Swiss regulators will require their largest banks (UBS and Credit Suisse) to hold more capital than the Basel minimum:
The rules, which require approval by the Swiss parliament, address concerns by the Swiss National Bank and others that a severe crisis at Credit Suisse or UBS could prove more than the nation of 7.8 million people could bear. The two banks’ combined balance sheets are five times the size of the Swiss economy.
“Given their size, it cannot be ruled out that the big Swiss banks are potentially T.B.T.B.R.,” or too big to be rescued, the Commission of Experts said in a report. The commission, which was appointed by the Swiss Federal Council, included representatives of the central bank as well as industry and the two big banks.

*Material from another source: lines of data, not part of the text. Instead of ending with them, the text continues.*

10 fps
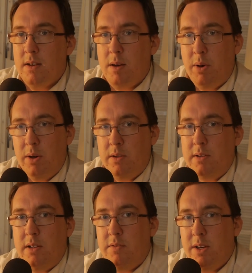a
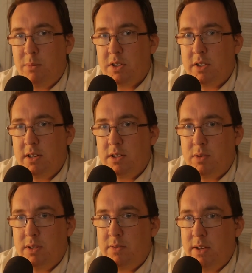bottle of Yamazaki
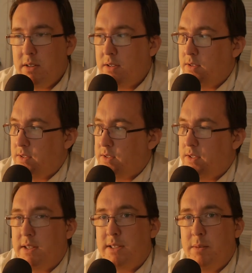12 years,
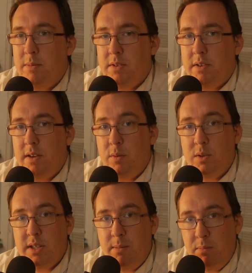except it
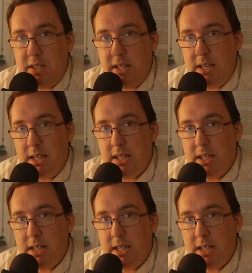was empty.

Credit Suisse and UBS said in statements that they will be able to meet the requirements, which by the end of 2018 would require them to maintain low-risk reserves equal to 10 percent of their total assets. That is a higher reserve requirement than was proposed for global banks last month by the Basel Committee on Bank Supervision.
This follows the historical pattern of some states enacting stricter regulations at the domestic level than the international agreement requires. The question is why? After all, won't this put UBS and Credit Suisse at a competitive disadvantage in globalized capital markets?

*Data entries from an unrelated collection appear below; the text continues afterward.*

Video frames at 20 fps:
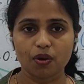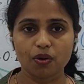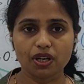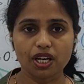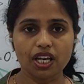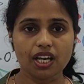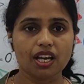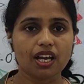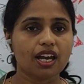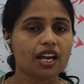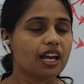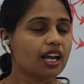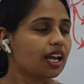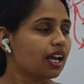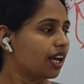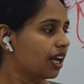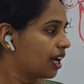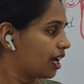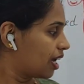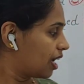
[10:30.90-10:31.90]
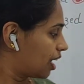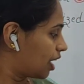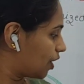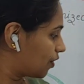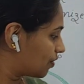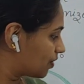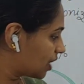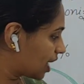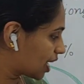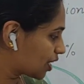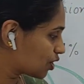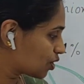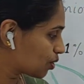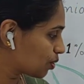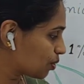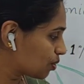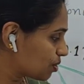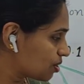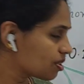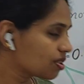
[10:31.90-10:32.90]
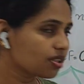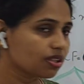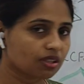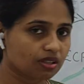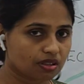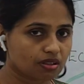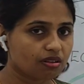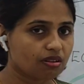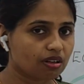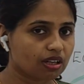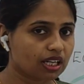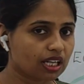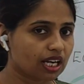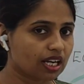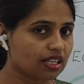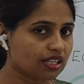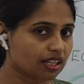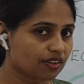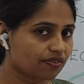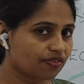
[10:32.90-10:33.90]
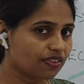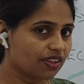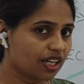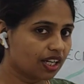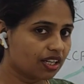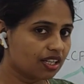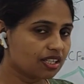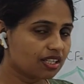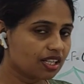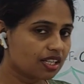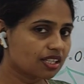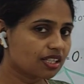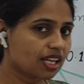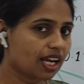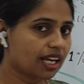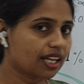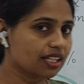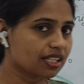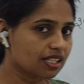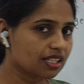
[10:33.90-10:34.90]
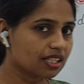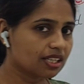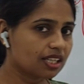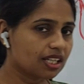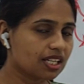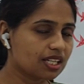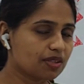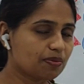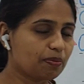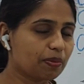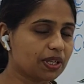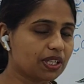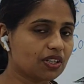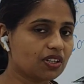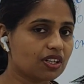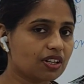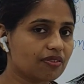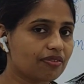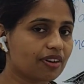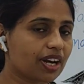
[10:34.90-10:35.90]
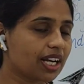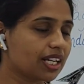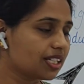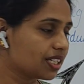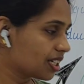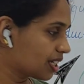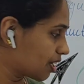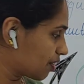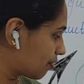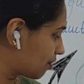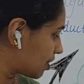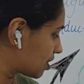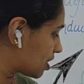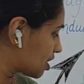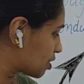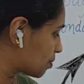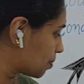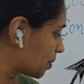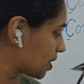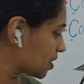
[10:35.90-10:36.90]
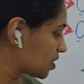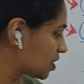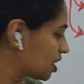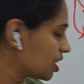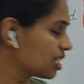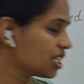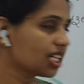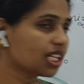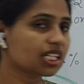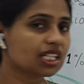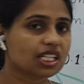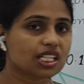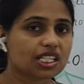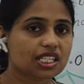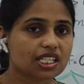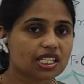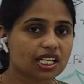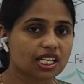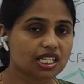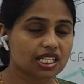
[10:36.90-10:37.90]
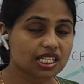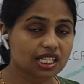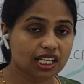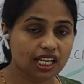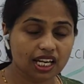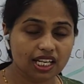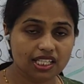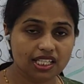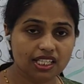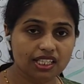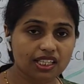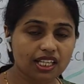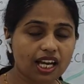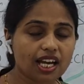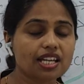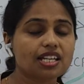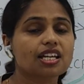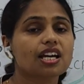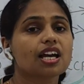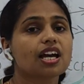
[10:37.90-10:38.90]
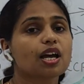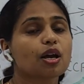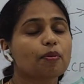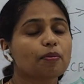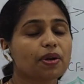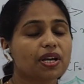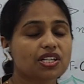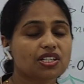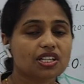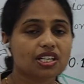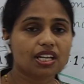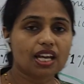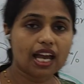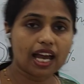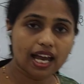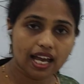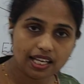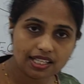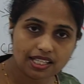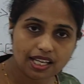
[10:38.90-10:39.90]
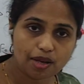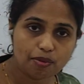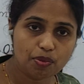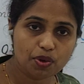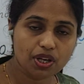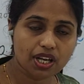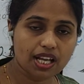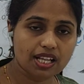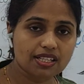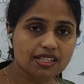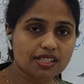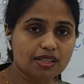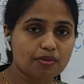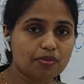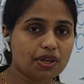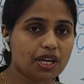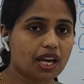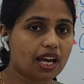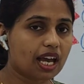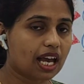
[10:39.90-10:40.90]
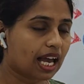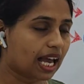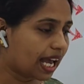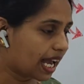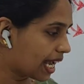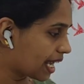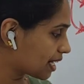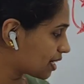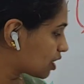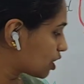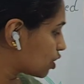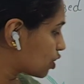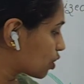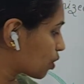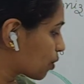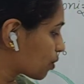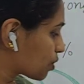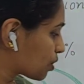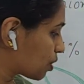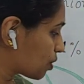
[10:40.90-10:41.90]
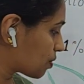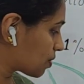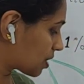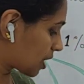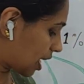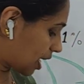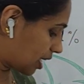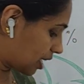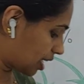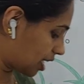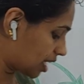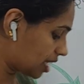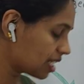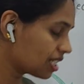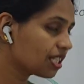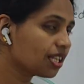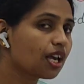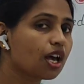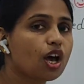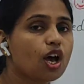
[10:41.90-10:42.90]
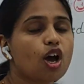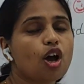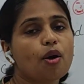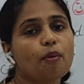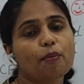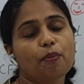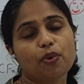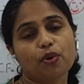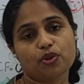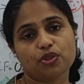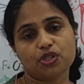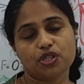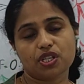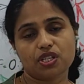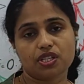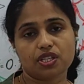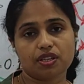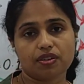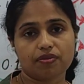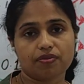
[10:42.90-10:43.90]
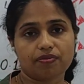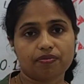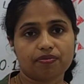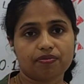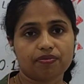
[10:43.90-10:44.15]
Okay, if that shows, yeah, if there is a signs, this particular finding if it is present, it is indicating that patient has hypocalcemia and Trousseau sign is positive.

Maybe, but notice this part of the article:
The rules would require the two big Swiss banks to hold so-called common equity, the most durable form of capital, equal to 10 percent of their risk-weighted assets, or assets whose value has been adjusted according to how risky they are. The more reserves a bank has, the more it is able to absorb losses if the value of its holdings declines or its customers cannot repay loans.
Emphasis added. Why is this important? Because banks that are better able to absorb losses are less likely to fail, it is less risky to do business with them. As a result, those banks are able to attract funds at lower interest rates. This is even more true for larger banks that can benefit from scale.

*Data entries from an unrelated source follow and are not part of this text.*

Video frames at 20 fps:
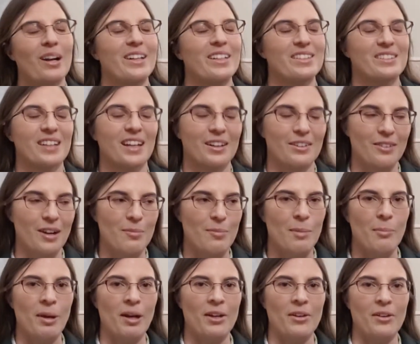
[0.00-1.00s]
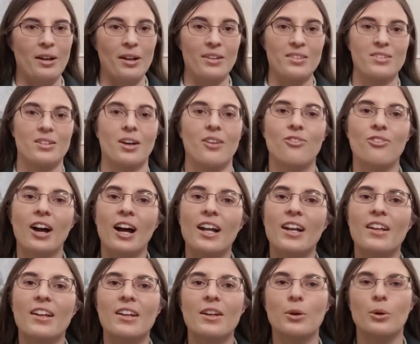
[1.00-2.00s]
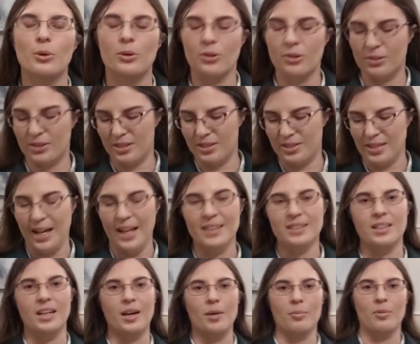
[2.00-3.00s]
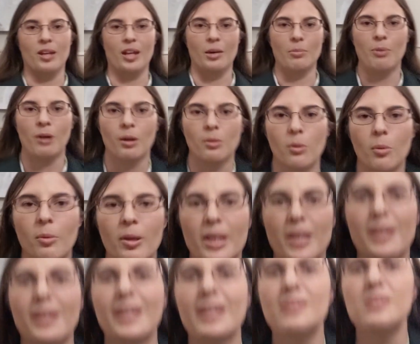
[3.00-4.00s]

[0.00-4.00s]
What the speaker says: I just got to wrap my mind around it. So I finally ordered the size up that I probably need to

A bank can increase profits in two ways: lending more at any given interest rate spread, or lending at a higher spread. We generally think of regulation as intending to prevent a race-to-the-bottom in the former, but some regulations may also target the latter. It's a running theory of mine (that I hope to be able to research more thoroughly in the future) that governments can thus provide competitive advantages to their firms by enacting stricter regulations, as this sends a signal to markets that their firms are safe investments, which lowers their borrowing costs and increases the interest rate spread.
I'm not yet sure what the full implications are, but I think that we should probably expect to see states competing over regulatory policy along a number of dimensions, and not just a race-to-the-bottom. This move by Switzerland may be evidence of that.